= Joseph Tom Burgess =

English journalist and writer

Joseph Tom Burgess (1828–1886) was an English journalist and writer, artist and antiquarian.

==Life==
Born at Cheshunt in Hertfordshire on 17 February 1828, he was the son of a bookseller at Hinckley, by his wife who was from Leicestershire. He was educated at Hinckley at the school of Joseph Dare, and subsequently at the school of the Unitarian minister C. C. Nutter. While still young he became local correspondent of the Leicestershire Mercury, and then for a short time was in a solicitor's office in Northampton. In 1843 he was engaged as reporter on the staff of the Leicester Journal, and retained the post for eighteen months.

Burgess then became a wood engraver at Northampton, and for some years divided his attention between landscape painting, wood engraving, literature, and journalism. In 1848 he went to London, but returned to Northampton in 1850 to study the arts further.
He was working at landscape painting, when he agreed to accompany David Alfred Doudney to Ireland to found a printing school at Bonmahon. Subsequently, he married and became editor of the Clare Journal for six years, distinguishing himself as a champion of industrial progress.

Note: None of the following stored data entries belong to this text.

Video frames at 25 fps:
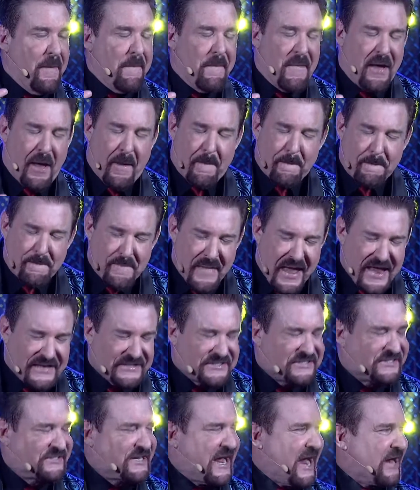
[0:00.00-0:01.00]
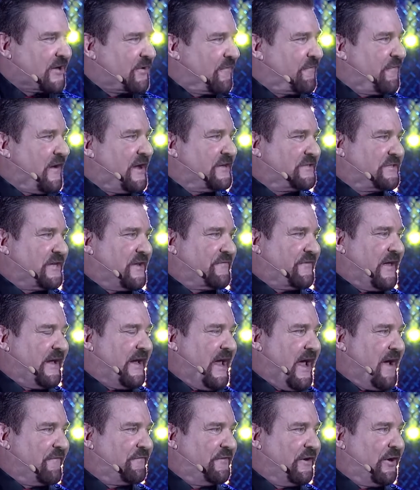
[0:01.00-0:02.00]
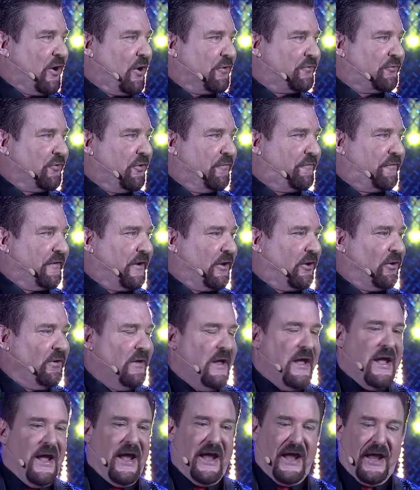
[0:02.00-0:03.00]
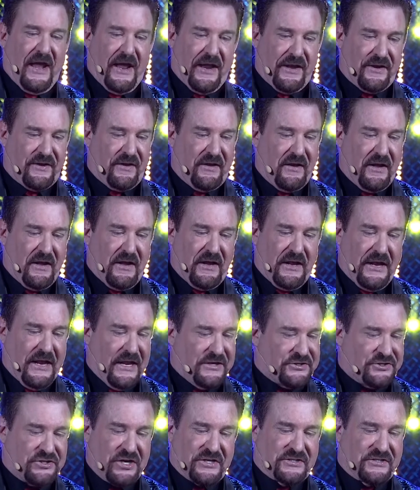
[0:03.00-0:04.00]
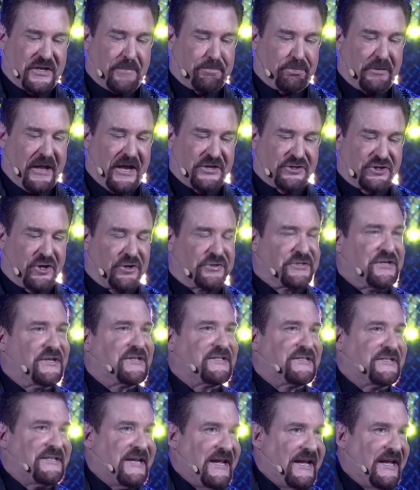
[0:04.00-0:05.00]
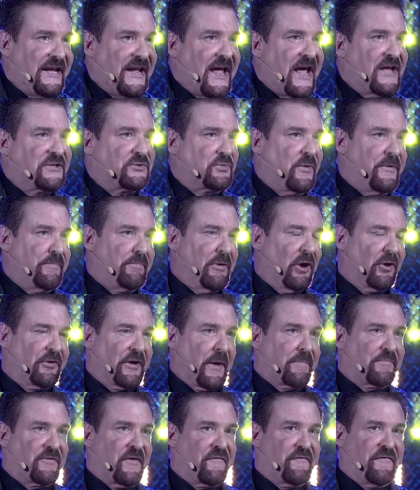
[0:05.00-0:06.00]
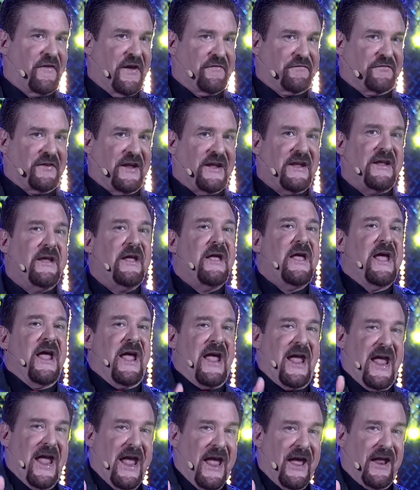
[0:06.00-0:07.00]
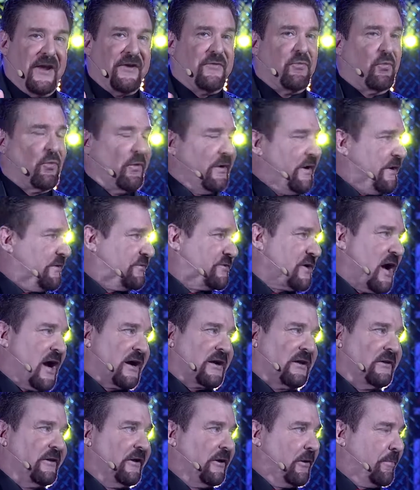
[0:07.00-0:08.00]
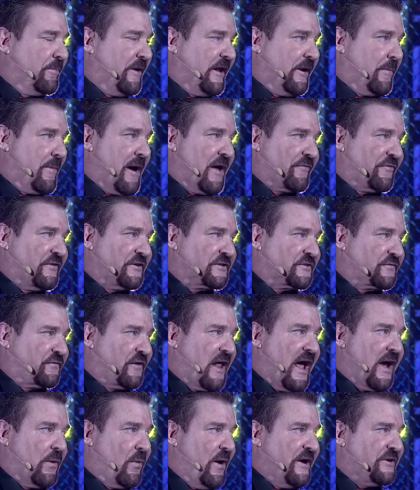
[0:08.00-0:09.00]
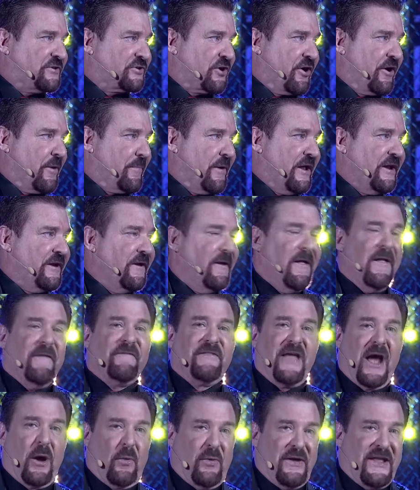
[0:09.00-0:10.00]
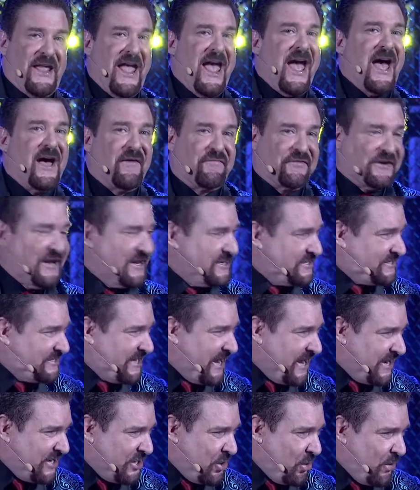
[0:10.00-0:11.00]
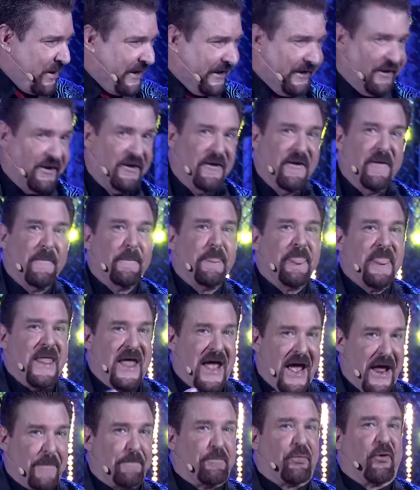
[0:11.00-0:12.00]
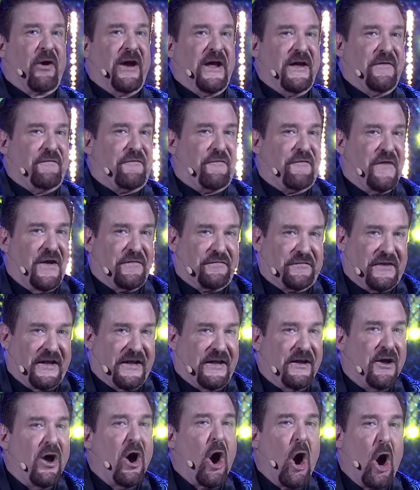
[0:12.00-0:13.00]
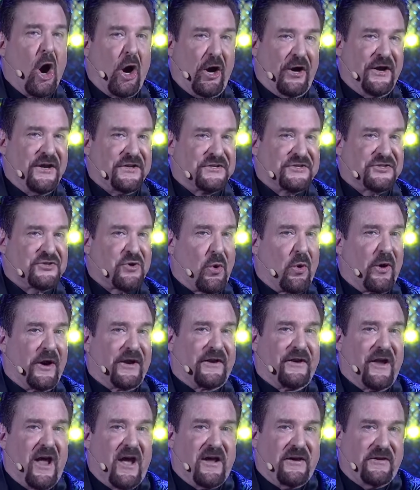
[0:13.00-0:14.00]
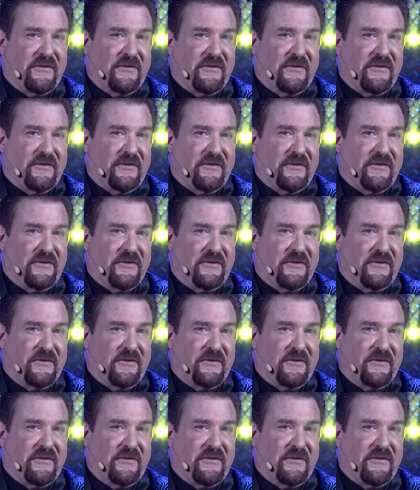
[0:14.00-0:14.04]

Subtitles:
immense sacrifice that they have to go through, Phil. And it's just a pleasure to see as we build up to 50 and we talk a little bit about this flyweight tournament that we have continuing at Brave 50, our historic night.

In 1857 Burgess moved to Bury, as editor of the Bury Guardian. Six years later he went to Swindon and became editor of the North Wilts Herald; but the Herald closed down the following year, and Burgess suffered a financial loss. He moved on to Leamington in April 1865, where for thirteen years he was editor of the Leamington Courier. In 1878 he accepted a better appointment as editor of Berrow's Worcester Journal and the Worcester Daily Times.

Five years later, in failing health, Burgess moved to London, where he spent three years, mainly in researches at the British Museum. He died in the Warneford Hospital, while on a visit to Leamington, on 4 October 1886. On 1 June 1876 he had been elected a fellow of the Society of Antiquaries of London.

==Works==
Among other works Burgess was the author of:

- Life Scenes and Social Sketches, London, 1862.
- Angling: a Practical Guide to Bottom-fishing, Trolling, &c., London, 1867; revised by Robert Bright Marston, 1895.
- Old English Wild Flowers, London, 1868.
- Harry Hope's Holidays, London, 1871.
- The Last Battle of the Roses, Leamington, 1872.
- Historic Warwickshire, London, 1876; 2nd edit., with memoir by Joseph Hill, Birmingham, 1892–1893.
- Dominoes, and how to play them, London, 1877.
- A Handbook to Worcester Cathedral, London, 1884.
- Burgess, J. Tom (1884). "Knots, ties and splices; a handbook for seafarers, travellers, and all who use cordage; with historical, heraldic, and practical notes"

He also collected materials for a history of County Clare, with the title Land of the Dalcassians; the legendary part only was published.

==Family==
Burgess was twice married: his second wife was Emma Daniell of Uppingham, whom he married in 1863.